[Stored items]
########################################
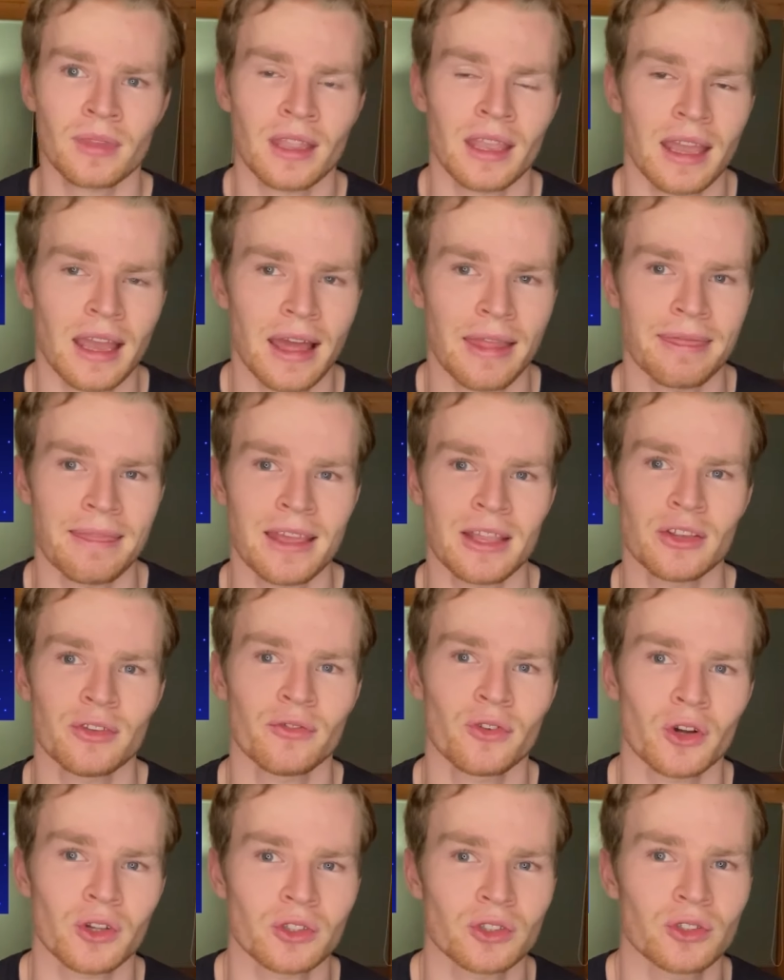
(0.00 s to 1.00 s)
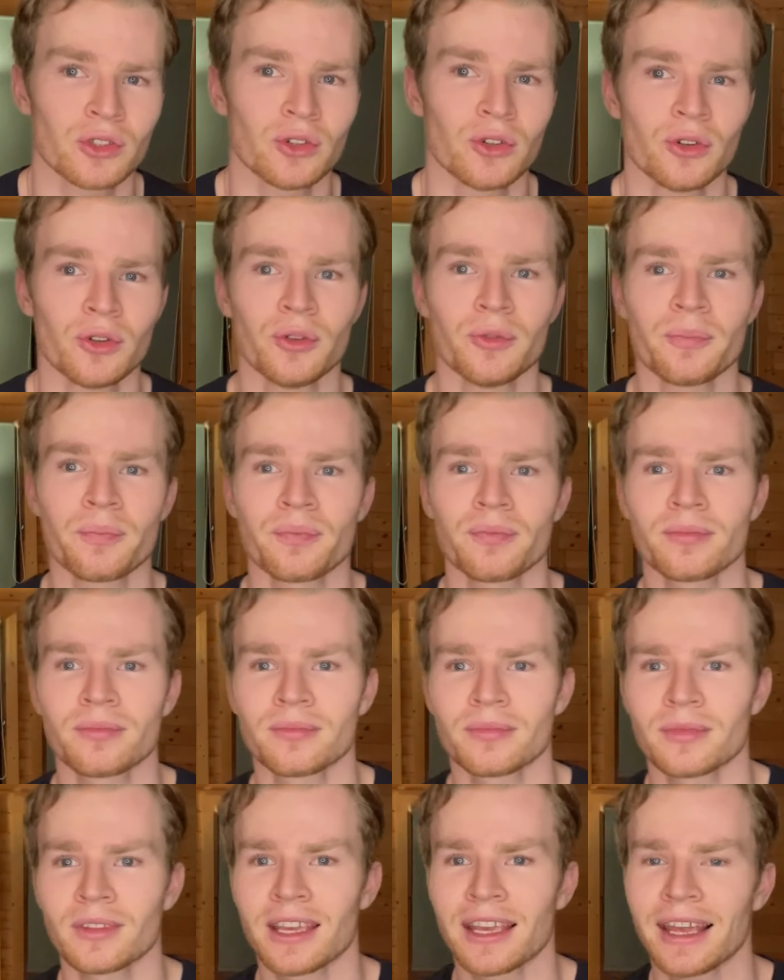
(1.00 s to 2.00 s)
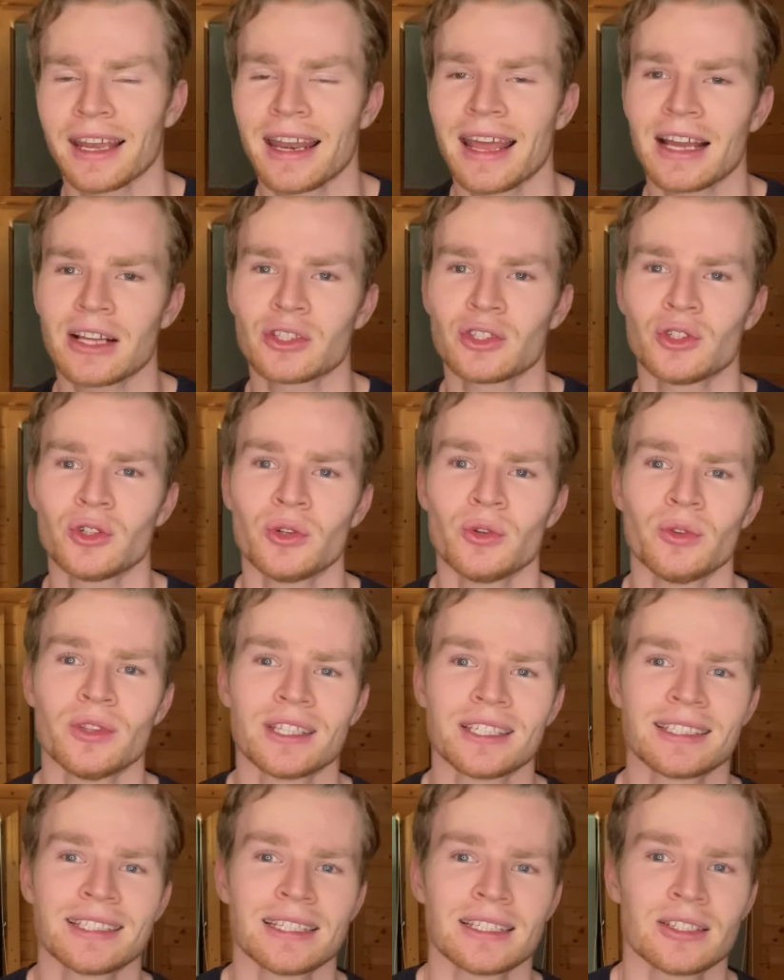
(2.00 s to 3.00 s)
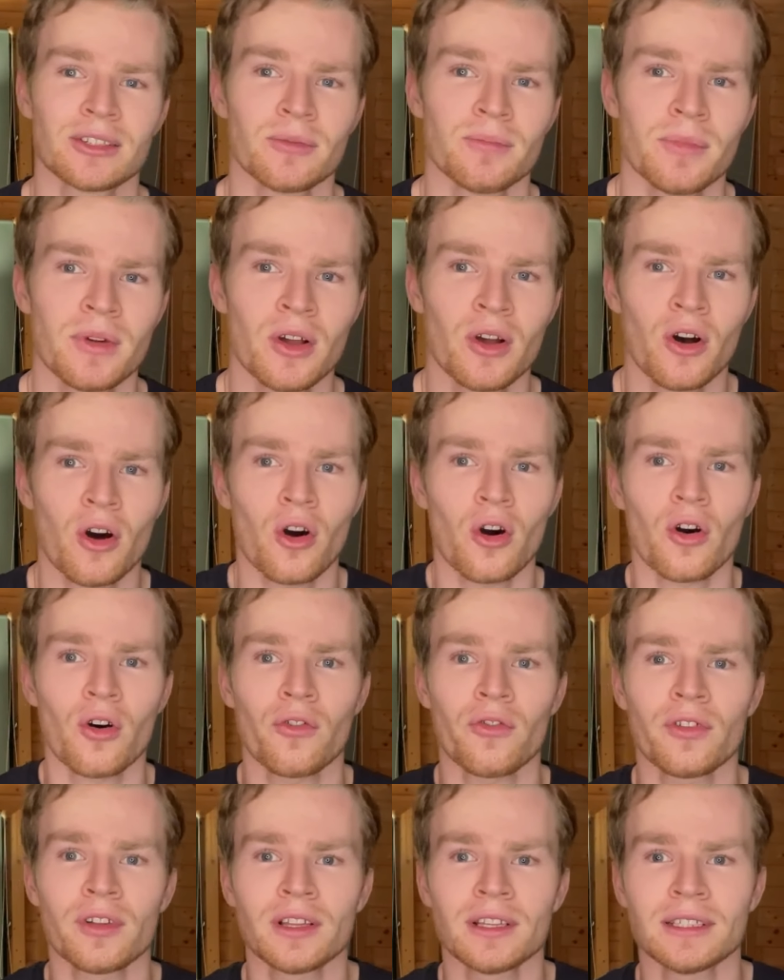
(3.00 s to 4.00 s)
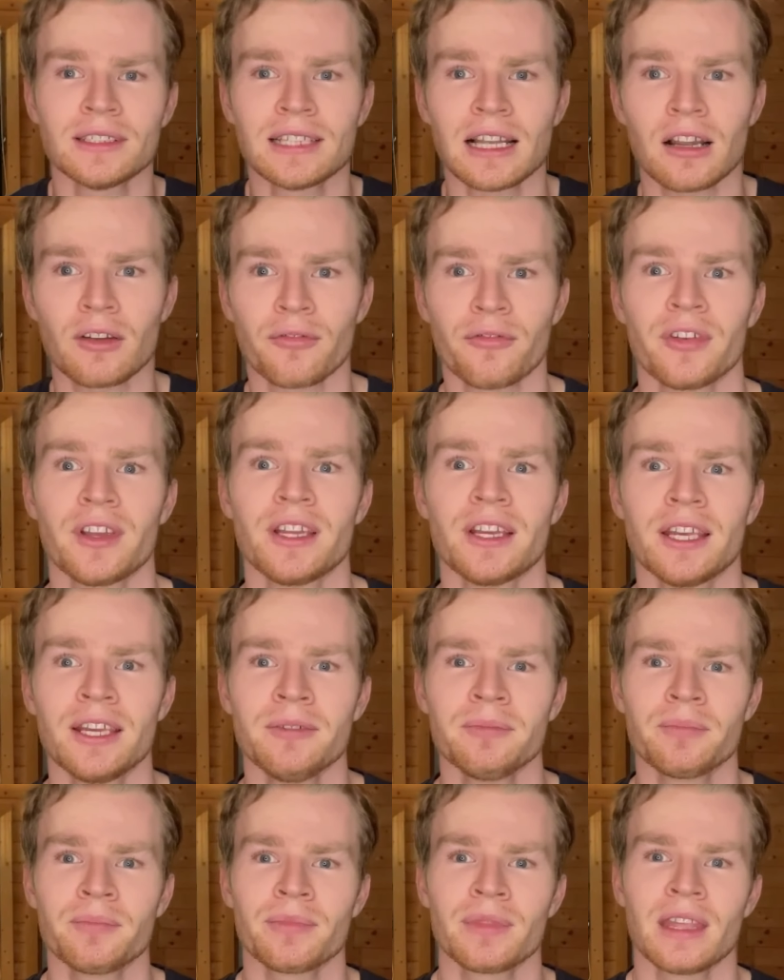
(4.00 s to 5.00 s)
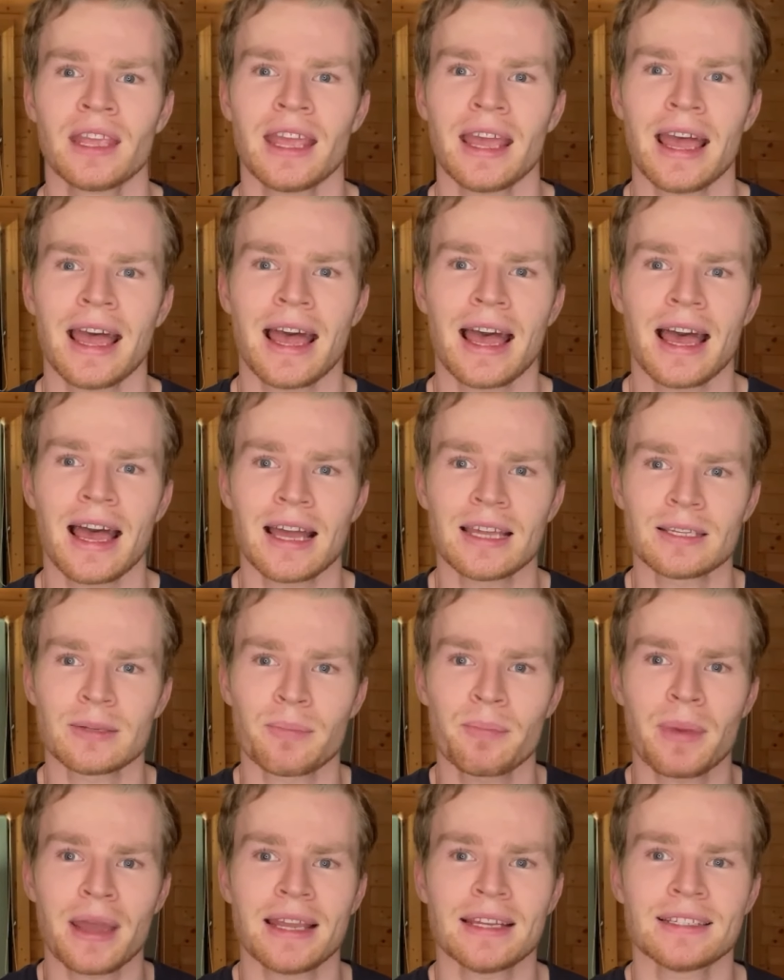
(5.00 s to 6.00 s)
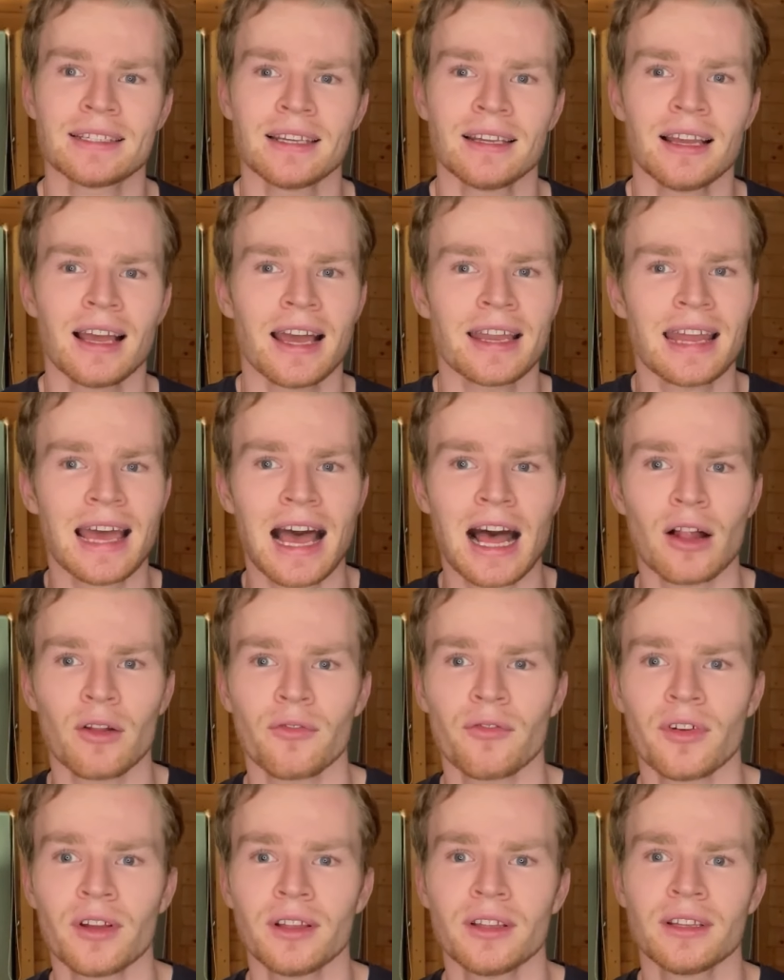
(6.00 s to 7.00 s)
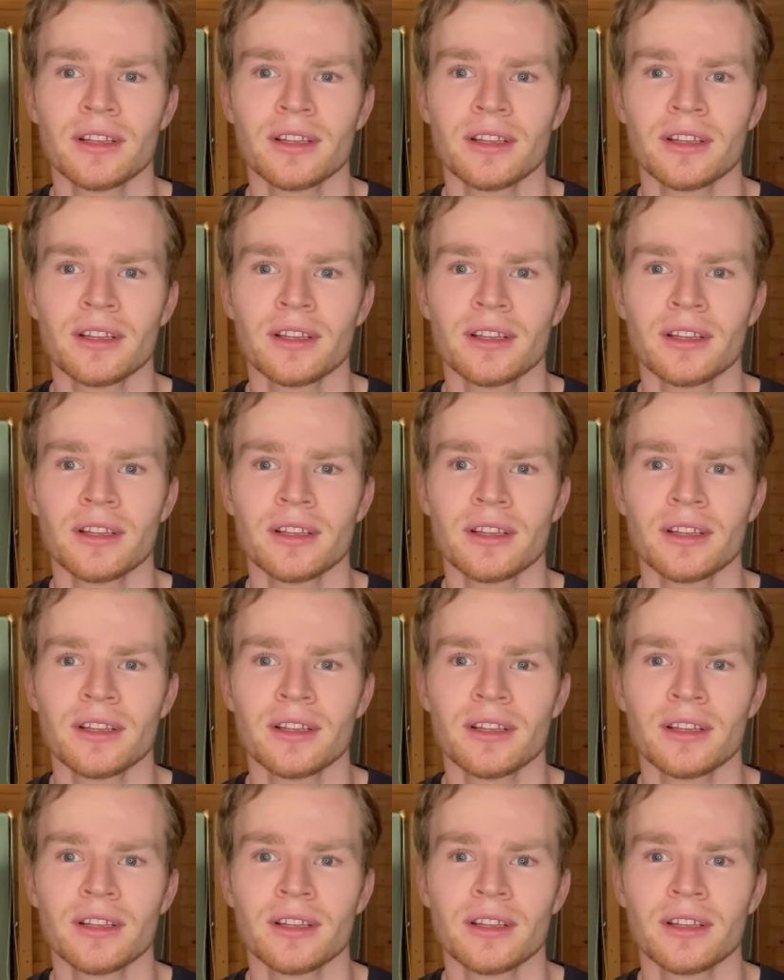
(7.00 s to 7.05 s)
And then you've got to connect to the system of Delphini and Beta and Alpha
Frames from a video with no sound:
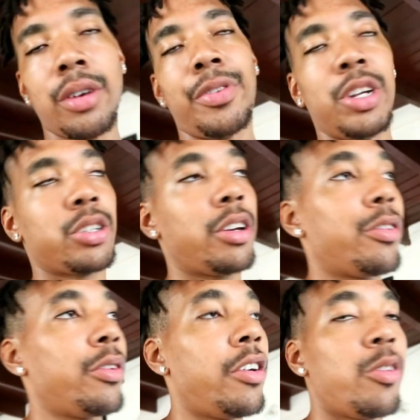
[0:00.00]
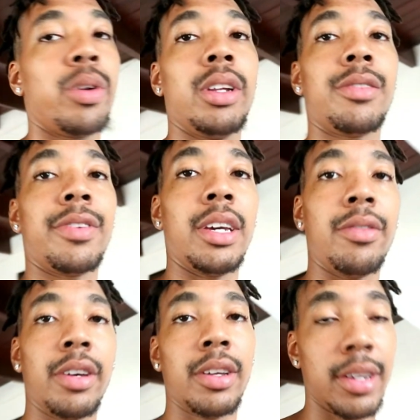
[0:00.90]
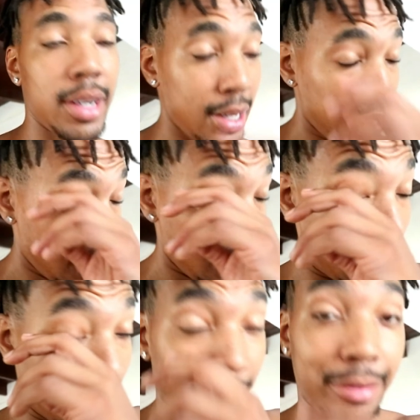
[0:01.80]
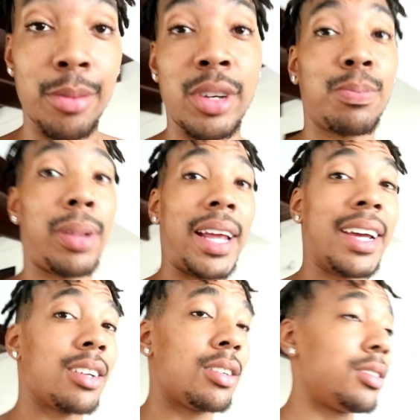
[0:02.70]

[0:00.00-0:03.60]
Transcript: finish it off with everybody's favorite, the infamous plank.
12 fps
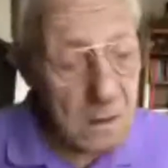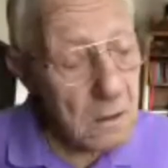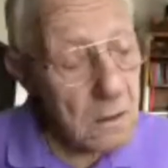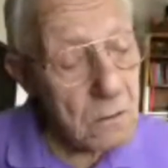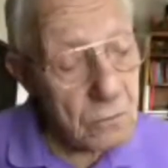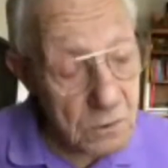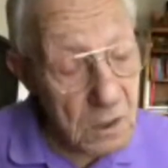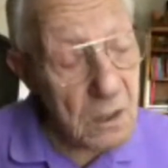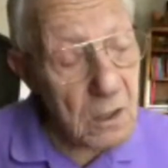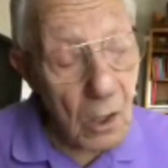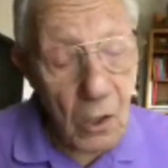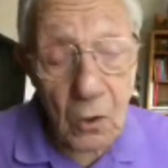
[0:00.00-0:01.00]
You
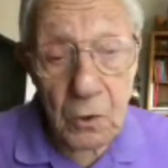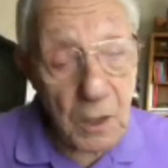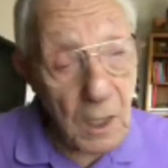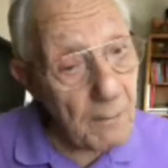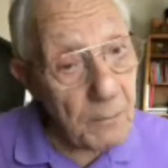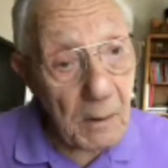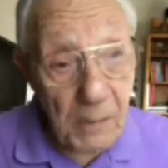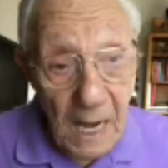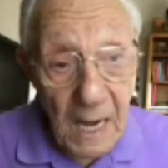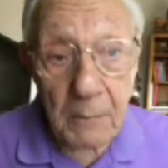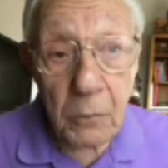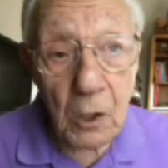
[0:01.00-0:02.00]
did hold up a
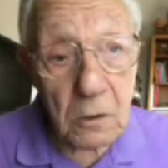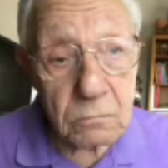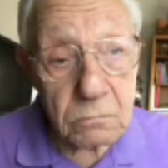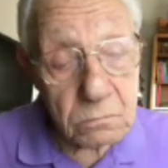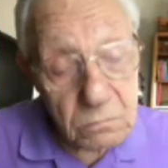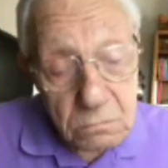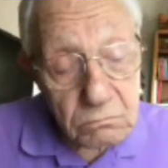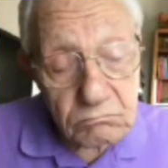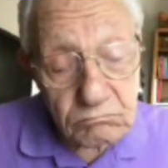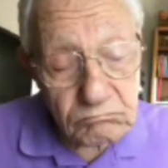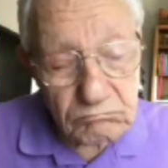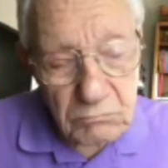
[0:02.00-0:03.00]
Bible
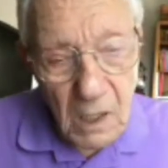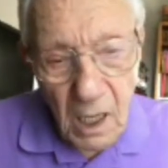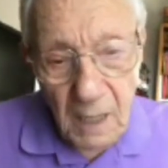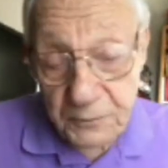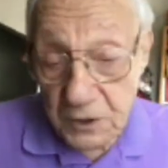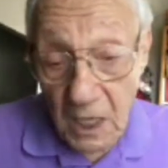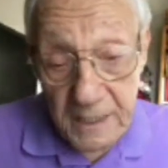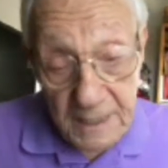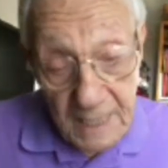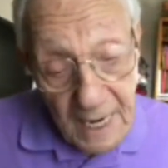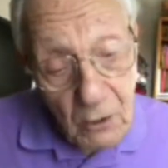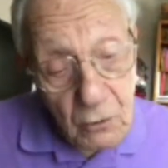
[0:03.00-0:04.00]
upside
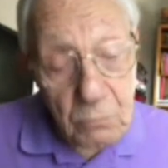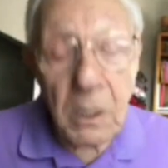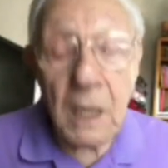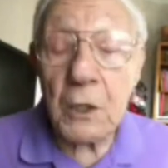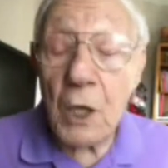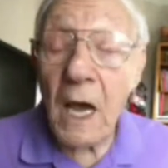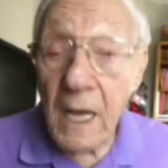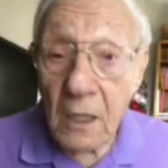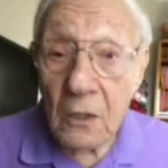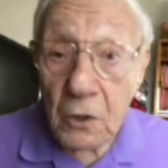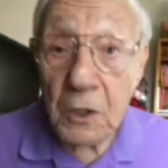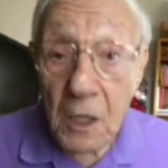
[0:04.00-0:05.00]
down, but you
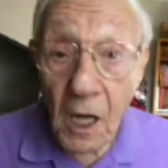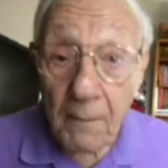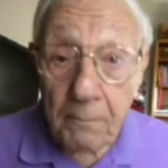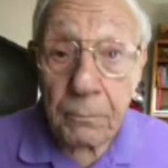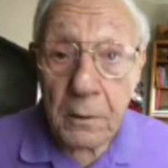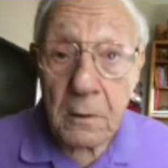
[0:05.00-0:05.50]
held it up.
########################################
All the records above must be retyped exactly, except for their pictures.

** Solution **
(0.00 s to 1.00 s)
(1.00 s to 2.00 s)
(2.00 s to 3.00 s)
(3.00 s to 4.00 s)
(4.00 s to 5.00 s)
(5.00 s to 6.00 s)
(6.00 s to 7.00 s)
(7.00 s to 7.05 s)
And then you've got to connect to the system of Delphini and Beta and Alpha
Frames from a video with no sound:
[0:00.00]
[0:00.90]
[0:01.80]
[0:02.70]

[0:00.00-0:03.60]
Transcript: finish it off with everybody's favorite, the infamous plank.
12 fps
[0:00.00-0:01.00]
You
[0:01.00-0:02.00]
did hold up a
[0:02.00-0:03.00]
Bible
[0:03.00-0:04.00]
upside
[0:04.00-0:05.00]
down, but you
[0:05.00-0:05.50]
held it up.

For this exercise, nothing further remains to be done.